Assignment:
Set down the data below exactly; pictures stay out.

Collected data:
Start of Block

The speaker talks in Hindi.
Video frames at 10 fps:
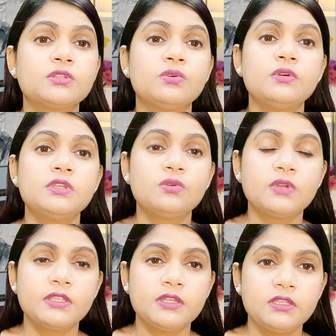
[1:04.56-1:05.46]
उसको इसको
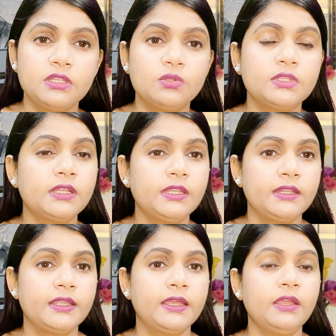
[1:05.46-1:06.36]
कितने दिनों तक
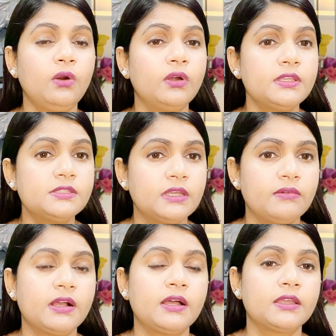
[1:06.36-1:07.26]
लेना है और इस
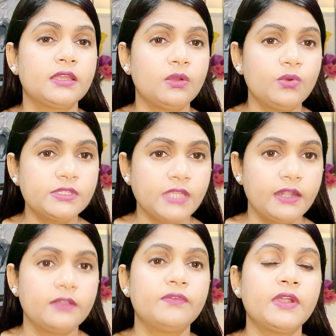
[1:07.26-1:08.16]
दवा का क्या कोई
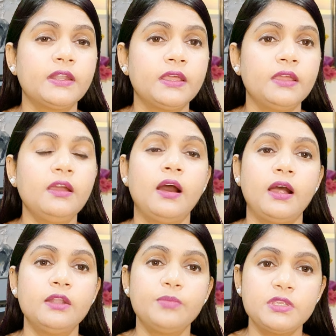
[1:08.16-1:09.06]
साइड इफ़ेक्ट है
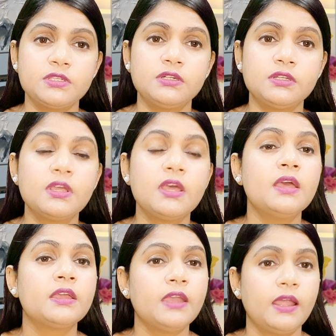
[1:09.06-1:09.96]
हार्ट पेशेंट
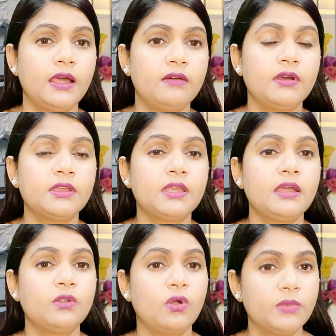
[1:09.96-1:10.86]
के अलावा क्या
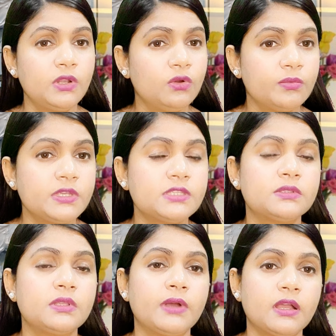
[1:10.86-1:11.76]
नॉर्मल लोग भी इस
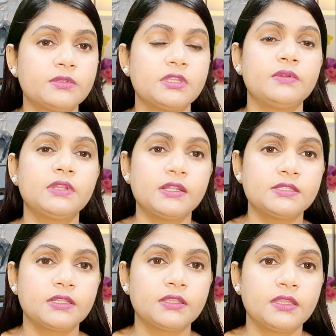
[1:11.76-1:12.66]
दवा का सेवन कर
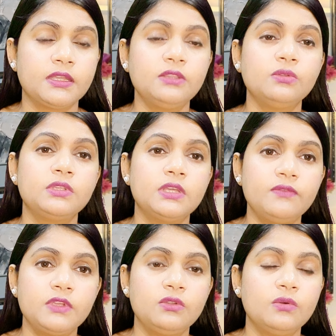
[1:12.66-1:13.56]
सकते हैं तो ये
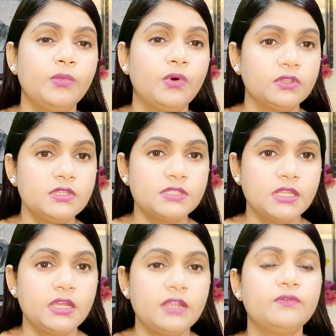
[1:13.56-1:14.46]
वीडियो बहुत ही
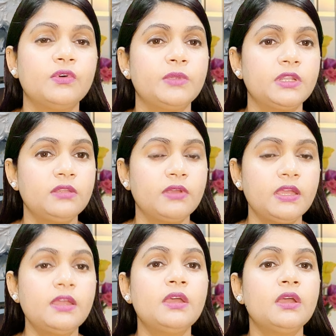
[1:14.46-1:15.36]
ज़्यादा इन्फॉर्मेटिव
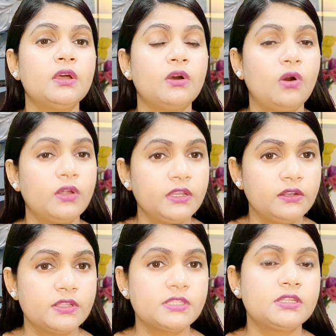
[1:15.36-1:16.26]
है और
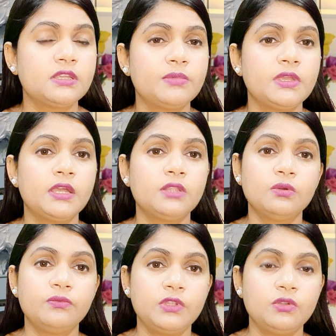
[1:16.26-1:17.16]
इंटरेस्टिंग भी है
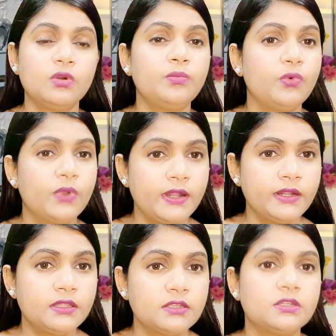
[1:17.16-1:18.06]
तो वीडियो को पूरा
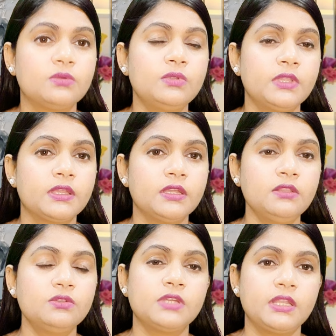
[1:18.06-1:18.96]
एंड तक ज़रूर
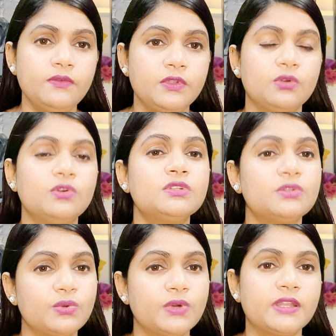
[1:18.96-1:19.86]
देखें तो चलिए वीडियो को
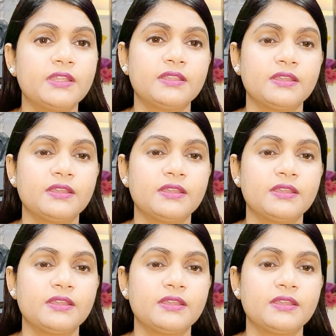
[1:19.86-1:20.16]
शुरू कर लेते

End of Block

Exercise response:
The speaker talks in Hindi.
Video frames at 10 fps:
[1:04.56-1:05.46]
उसको इसको
[1:05.46-1:06.36]
कितने दिनों तक
[1:06.36-1:07.26]
लेना है और इस
[1:07.26-1:08.16]
दवा का क्या कोई
[1:08.16-1:09.06]
साइड इफ़ेक्ट है
[1:09.06-1:09.96]
हार्ट पेशेंट
[1:09.96-1:10.86]
के अलावा क्या
[1:10.86-1:11.76]
नॉर्मल लोग भी इस
[1:11.76-1:12.66]
दवा का सेवन कर
[1:12.66-1:13.56]
सकते हैं तो ये
[1:13.56-1:14.46]
वीडियो बहुत ही
[1:14.46-1:15.36]
ज़्यादा इन्फॉर्मेटिव
[1:15.36-1:16.26]
है और
[1:16.26-1:17.16]
इंटरेस्टिंग भी है
[1:17.16-1:18.06]
तो वीडियो को पूरा
[1:18.06-1:18.96]
एंड तक ज़रूर
[1:18.96-1:19.86]
देखें तो चलिए वीडियो को
[1:19.86-1:20.16]
शुरू कर लेते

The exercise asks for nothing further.